## [WHAT YOU ARE ASKED TO DO]
The data below should be restated word for word, with every picture omitted.

## [PROVIDED RECORDS]
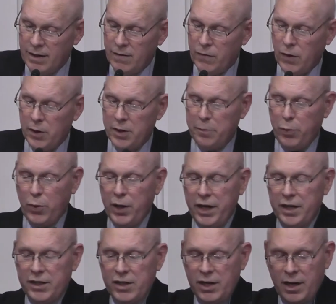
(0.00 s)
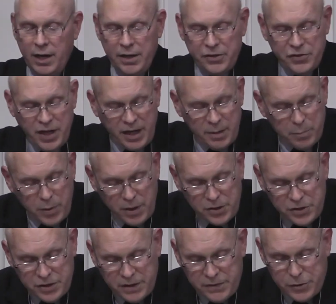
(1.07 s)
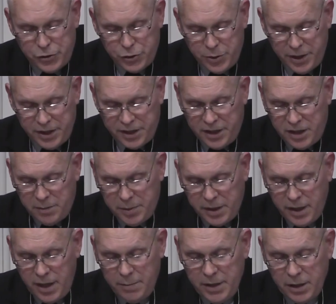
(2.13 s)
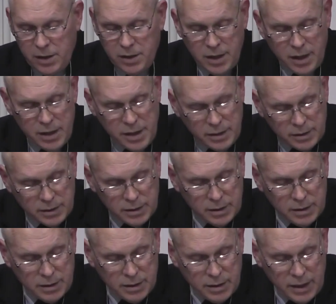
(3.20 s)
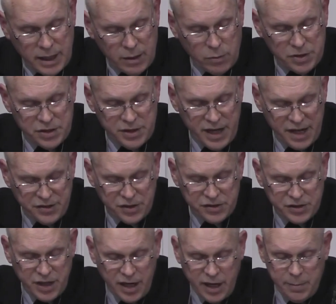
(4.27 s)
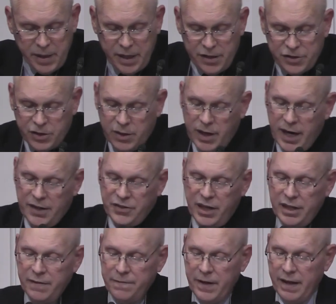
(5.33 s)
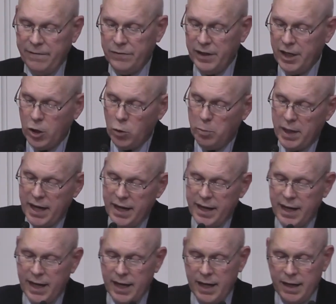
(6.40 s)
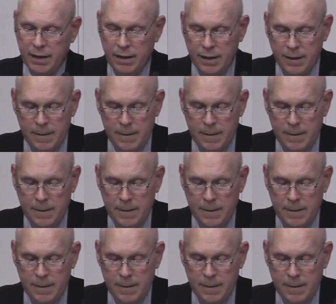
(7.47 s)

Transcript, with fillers: for the pre incarnate second person of the Trinity to become incarnate, it was necessary because Christ had to faithfully obey God,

## [WRITTEN SOLUTION]
(0.00 s)
(1.07 s)
(2.13 s)
(3.20 s)
(4.27 s)
(5.33 s)
(6.40 s)
(7.47 s)

Transcript, with fillers: for the pre incarnate second person of the Trinity to become incarnate, it was necessary because Christ had to faithfully obey God,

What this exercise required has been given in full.